— What is being asked —
Find the line containing "(4.00 s to 5.00 s)", then print it and each line after it through the end of the listing exactly, with no pictures.

— Data for processing —
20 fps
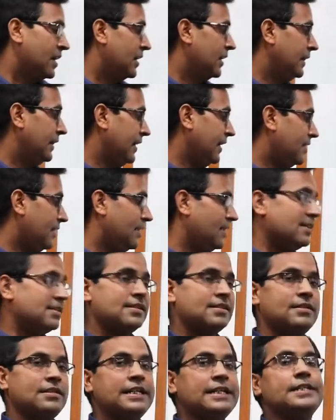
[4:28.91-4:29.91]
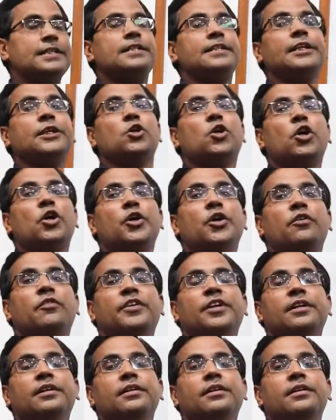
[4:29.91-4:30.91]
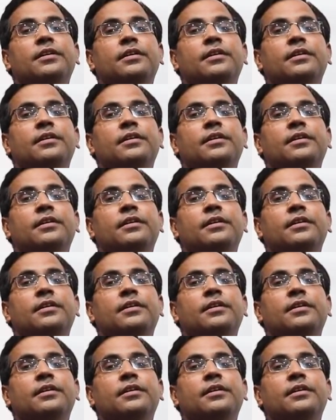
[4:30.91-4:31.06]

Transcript: there is a written record of a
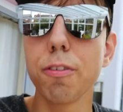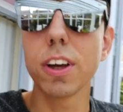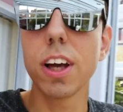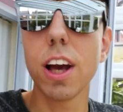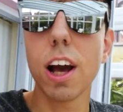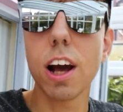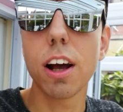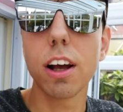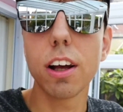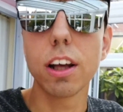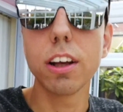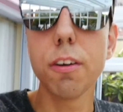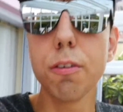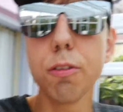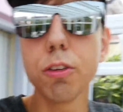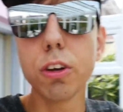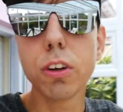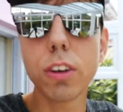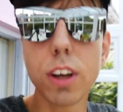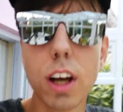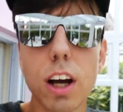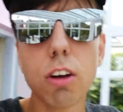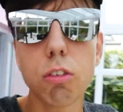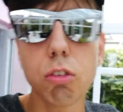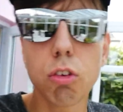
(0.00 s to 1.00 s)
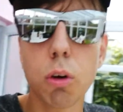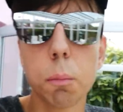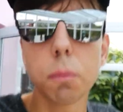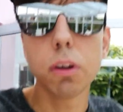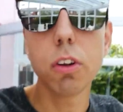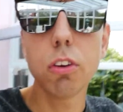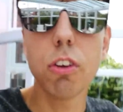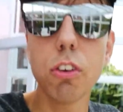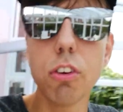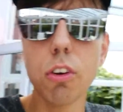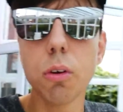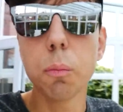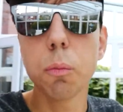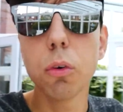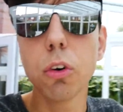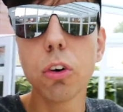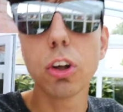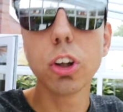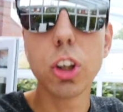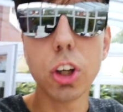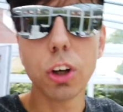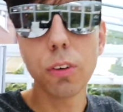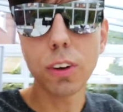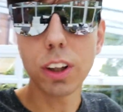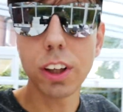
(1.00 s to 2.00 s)
Uh, if you guys want me to do more
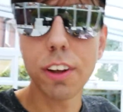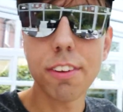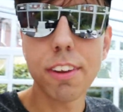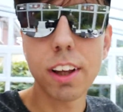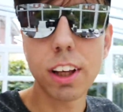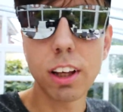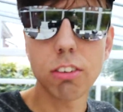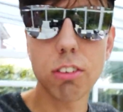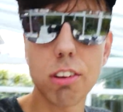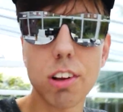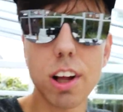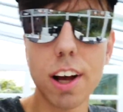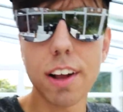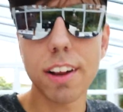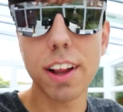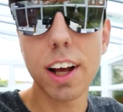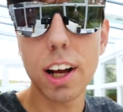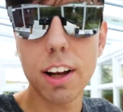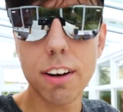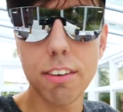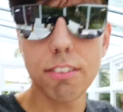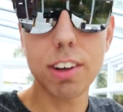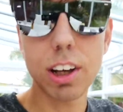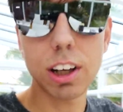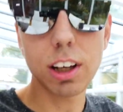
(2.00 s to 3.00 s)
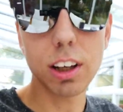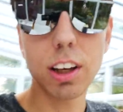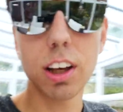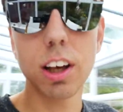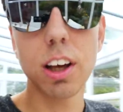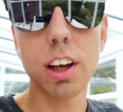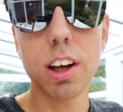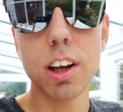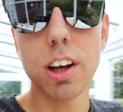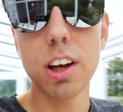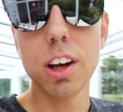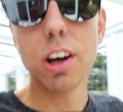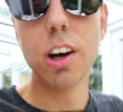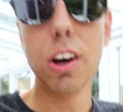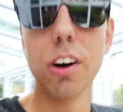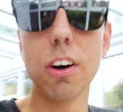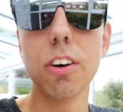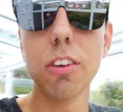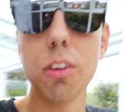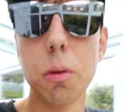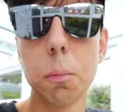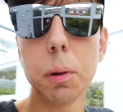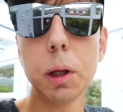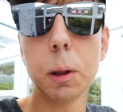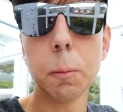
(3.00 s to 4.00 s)
jokey things like that and tag
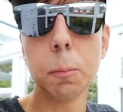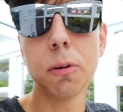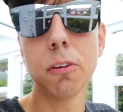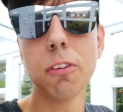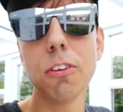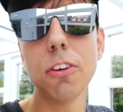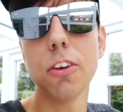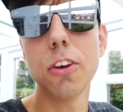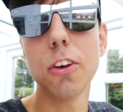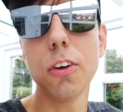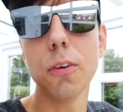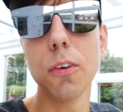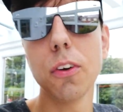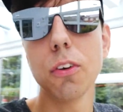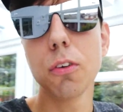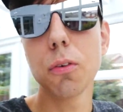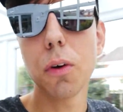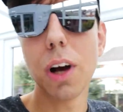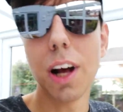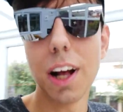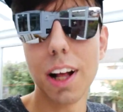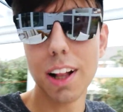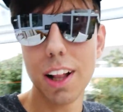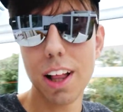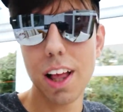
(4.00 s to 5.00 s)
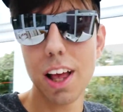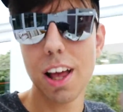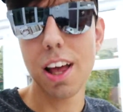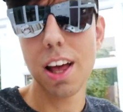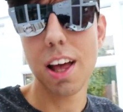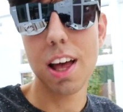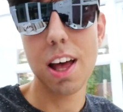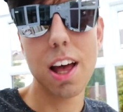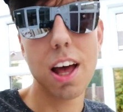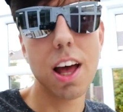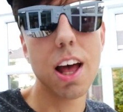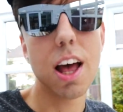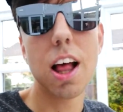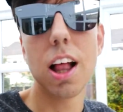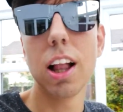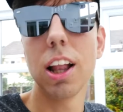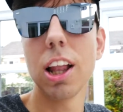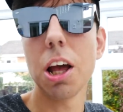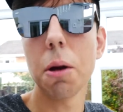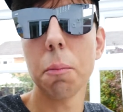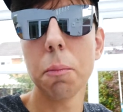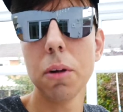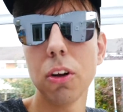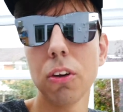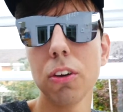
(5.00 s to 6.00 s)
other people to do as well,
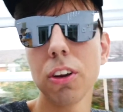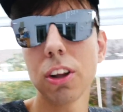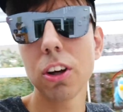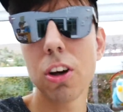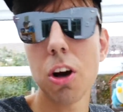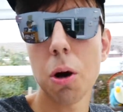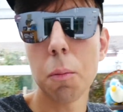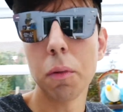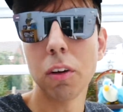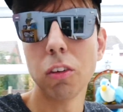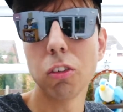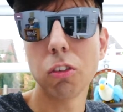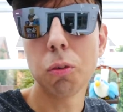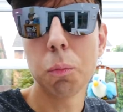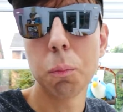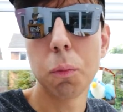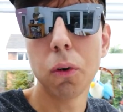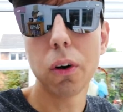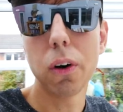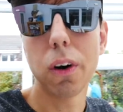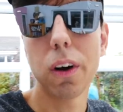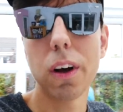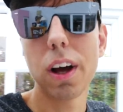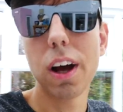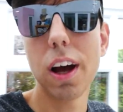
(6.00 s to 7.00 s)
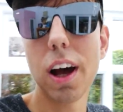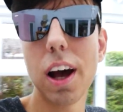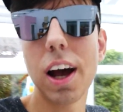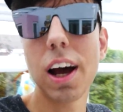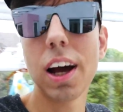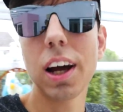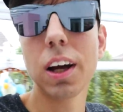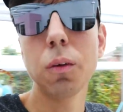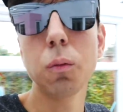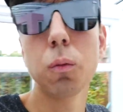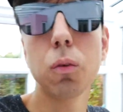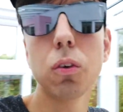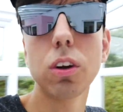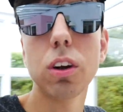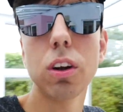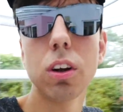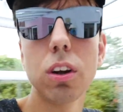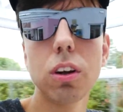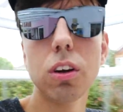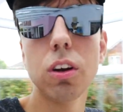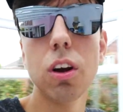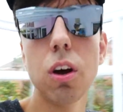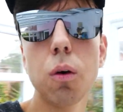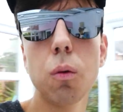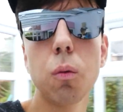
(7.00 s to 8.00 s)
let me know in the comments, but I wouldn't
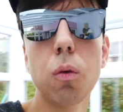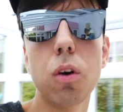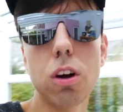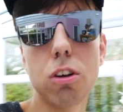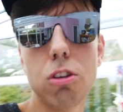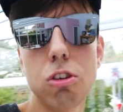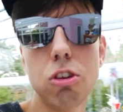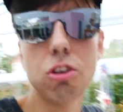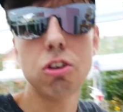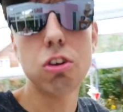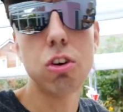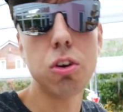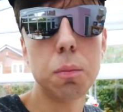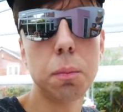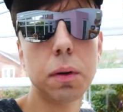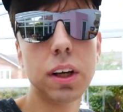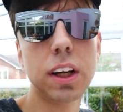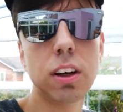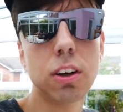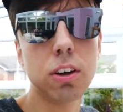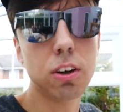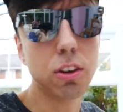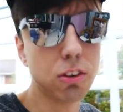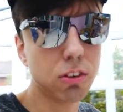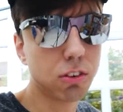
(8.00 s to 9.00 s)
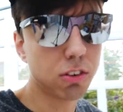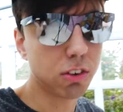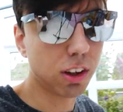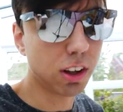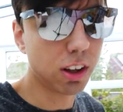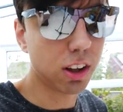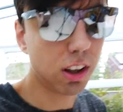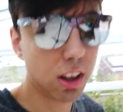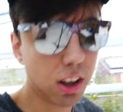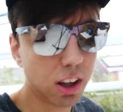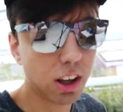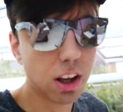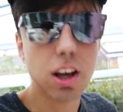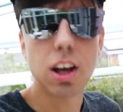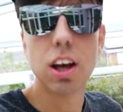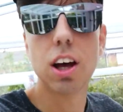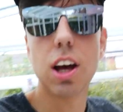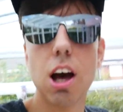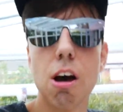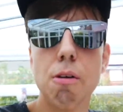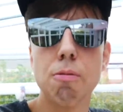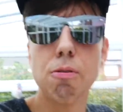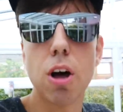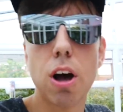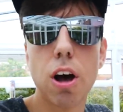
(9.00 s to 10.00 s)
know what to do because
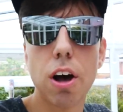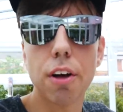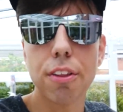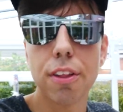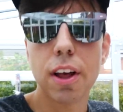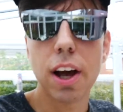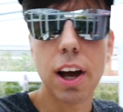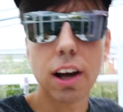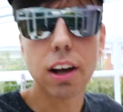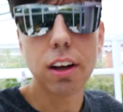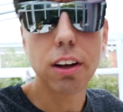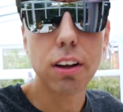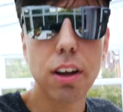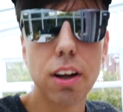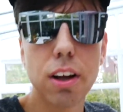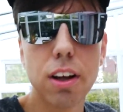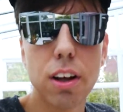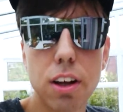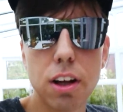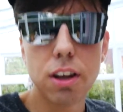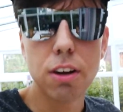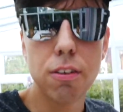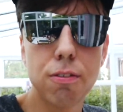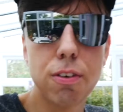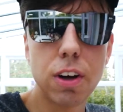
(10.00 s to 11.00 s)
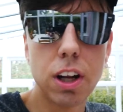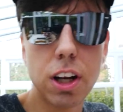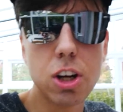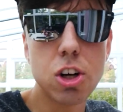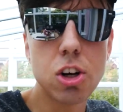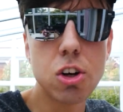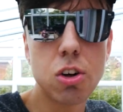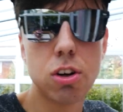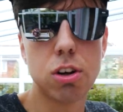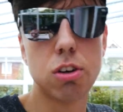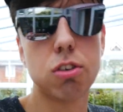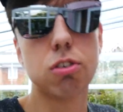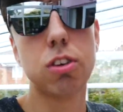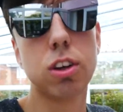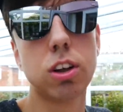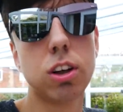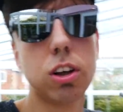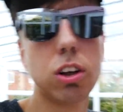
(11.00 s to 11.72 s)
I'm not that adventurous and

— Exercise result —
(4.00 s to 5.00 s)
(5.00 s to 6.00 s)
other people to do as well,
(6.00 s to 7.00 s)
(7.00 s to 8.00 s)
let me know in the comments, but I wouldn't
(8.00 s to 9.00 s)
(9.00 s to 10.00 s)
know what to do because
(10.00 s to 11.00 s)
(11.00 s to 11.72 s)
I'm not that adventurous and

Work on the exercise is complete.